The Newcastle Relay for Life committee deserves great praise. Consisting of 12 volunteers, the committee has turned the Newcastle Relay for Life into the fastest-growing relay in New South Wales, growing 300 per cent in financial terms and 90 per cent in participation. This growth reflects the great work the committee has done, under the outstanding leadership of Barbara Whitcher, in promoting an event that raises funds for research, disseminates the Cancer Council’s messages and brings together survivors, would-be-survivors, carers and supporters in an amazing spirit of hope. Barb is a great colleague as well.

Sadly, Hunter residents are more likely to die of cancer than those in any other part of New South Wales. But, while Novocastrians are playing their part, there is one simple action the Howard government could take to greatly improve the prospects of cancer survival in our region—to extend Medicare rebates to patients accessing the PET scanner at the Mater hospital. It is a shame that the government still has not acted on this, choosing instead to spend the public’s money in other ways, such as on advertising.
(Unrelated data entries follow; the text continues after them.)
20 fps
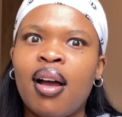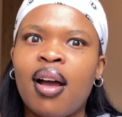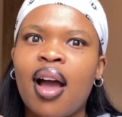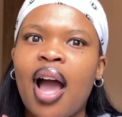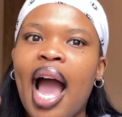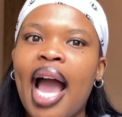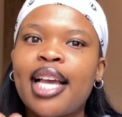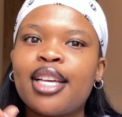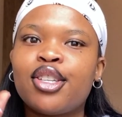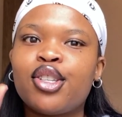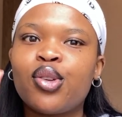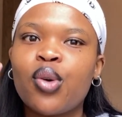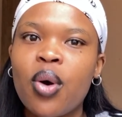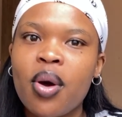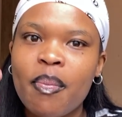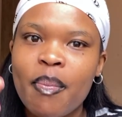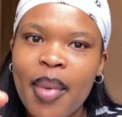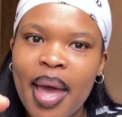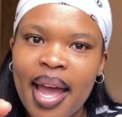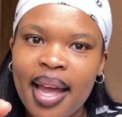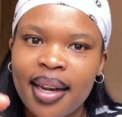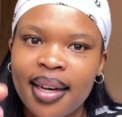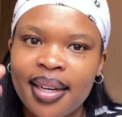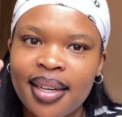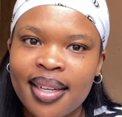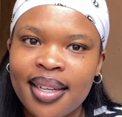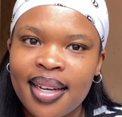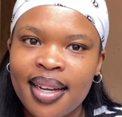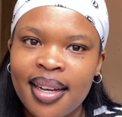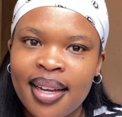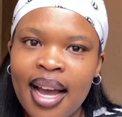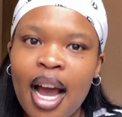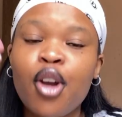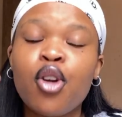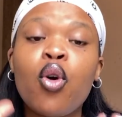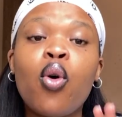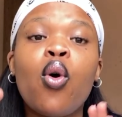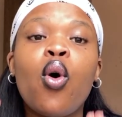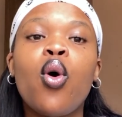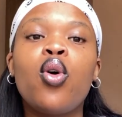I saw a man, an
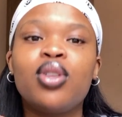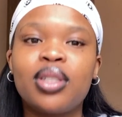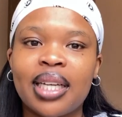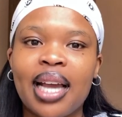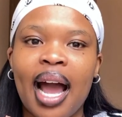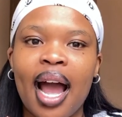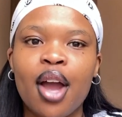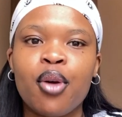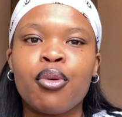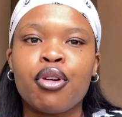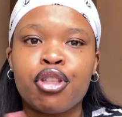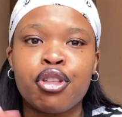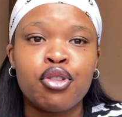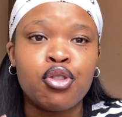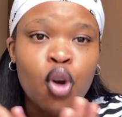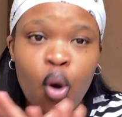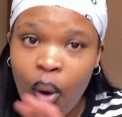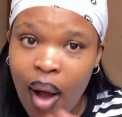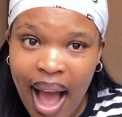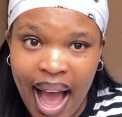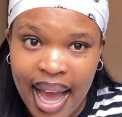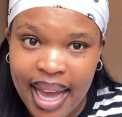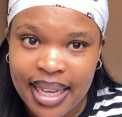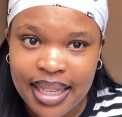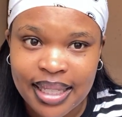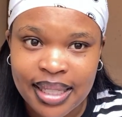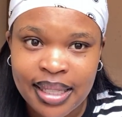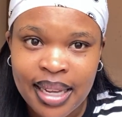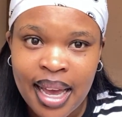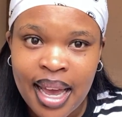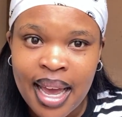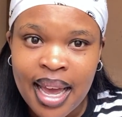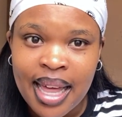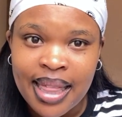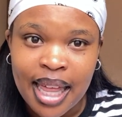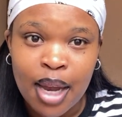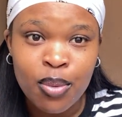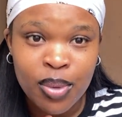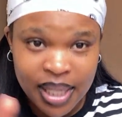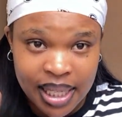old guy with no eyes
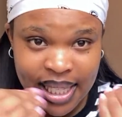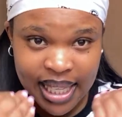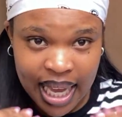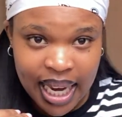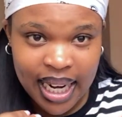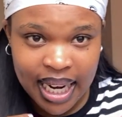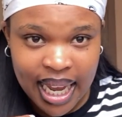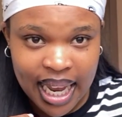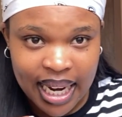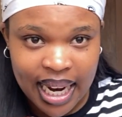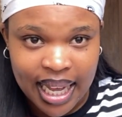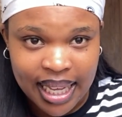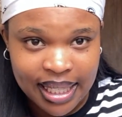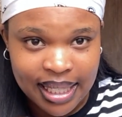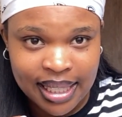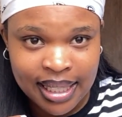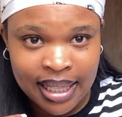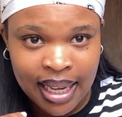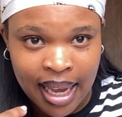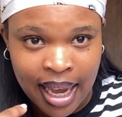that was staring at us.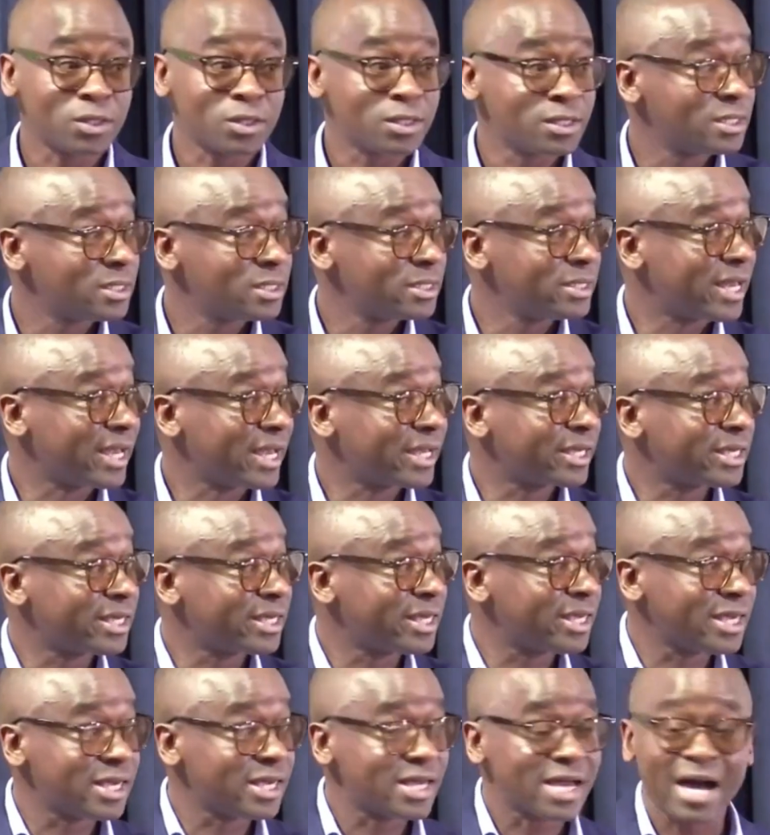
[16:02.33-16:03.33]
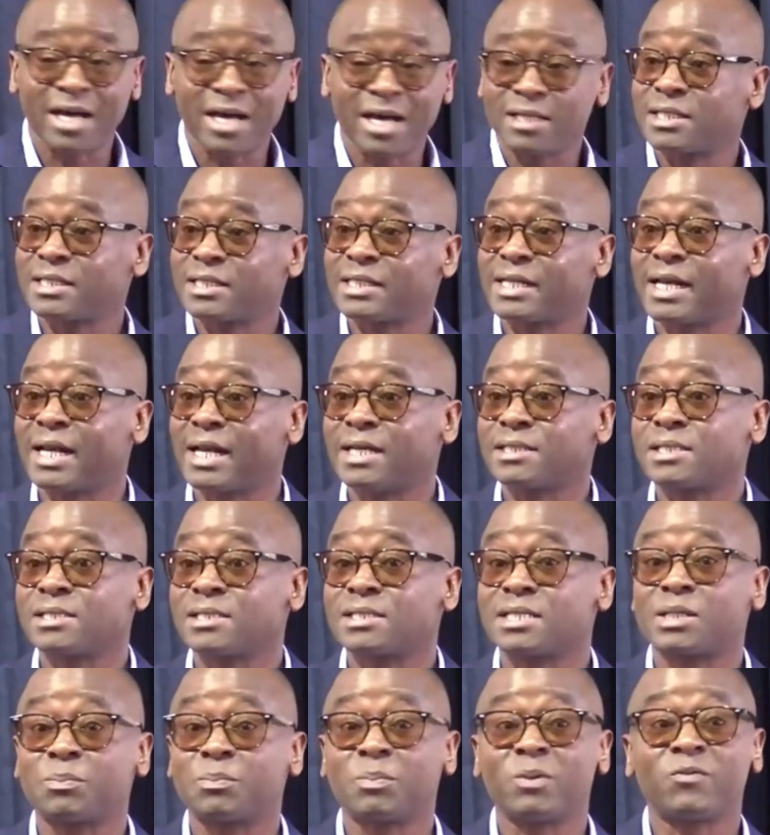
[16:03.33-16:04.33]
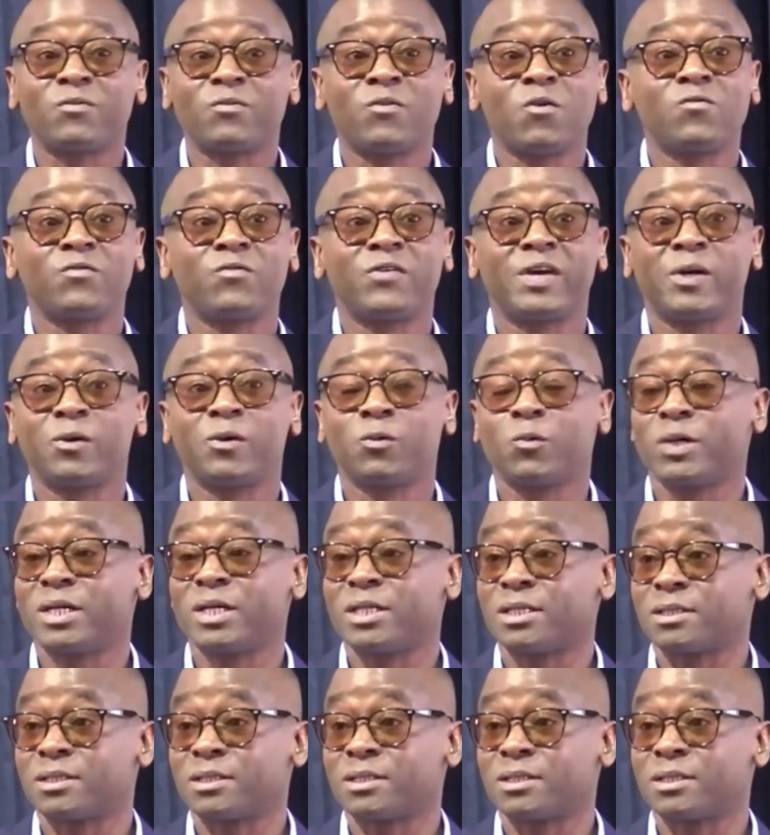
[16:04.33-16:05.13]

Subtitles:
there are key asset classes that perform very well.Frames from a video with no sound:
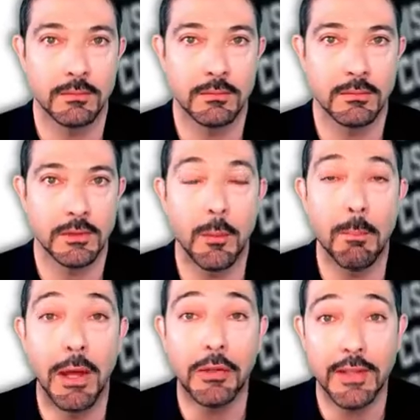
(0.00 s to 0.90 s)
They'll
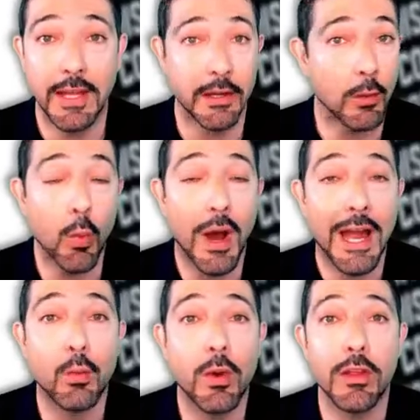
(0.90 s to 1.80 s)
melt down. And why
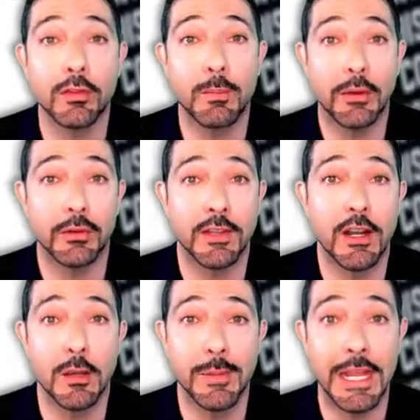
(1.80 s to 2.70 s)
were those mountains there
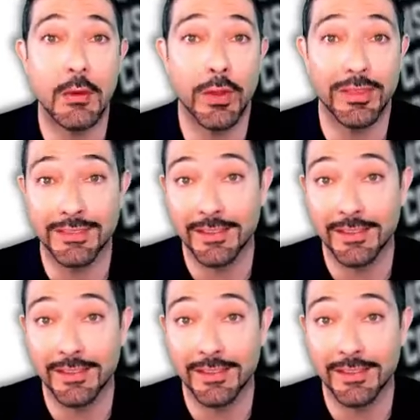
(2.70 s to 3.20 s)
to begin with? Is thisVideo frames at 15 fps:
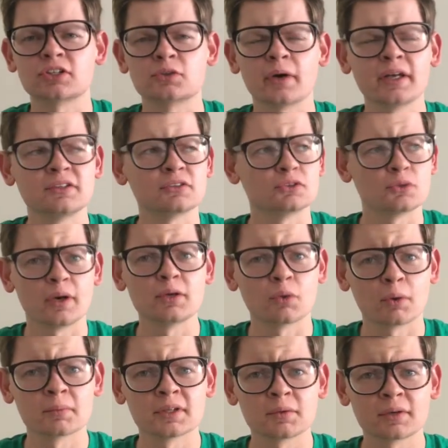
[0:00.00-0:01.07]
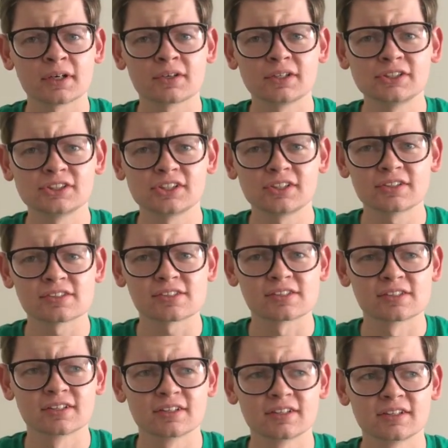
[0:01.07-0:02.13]
Do I, do I normally wear green shirts?
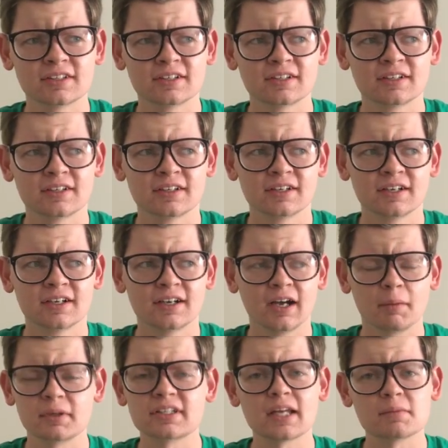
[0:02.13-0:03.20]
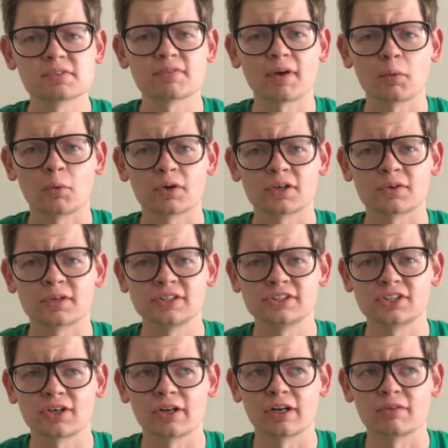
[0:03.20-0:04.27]
How many times have I worn a green
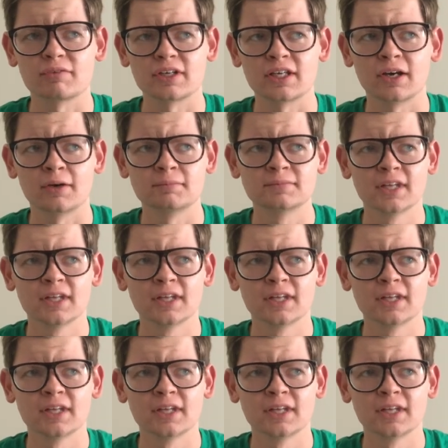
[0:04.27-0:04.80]
shirt on a video?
I also note an outstanding youth mental health conference that was held in Newcastle in October. The Mind Works Conference brought together students, teachers, families and carers from all around the region to increase awareness of mental health issues among adolescents and have young people take some ownership of local mental health issues. I congratulate the Sunflower Centre in the Hunter and the Schizophrenia Fellowship of New South Wales for organising this important event. I look forward to receiving the outcomes and recommendations produced by the young people involved.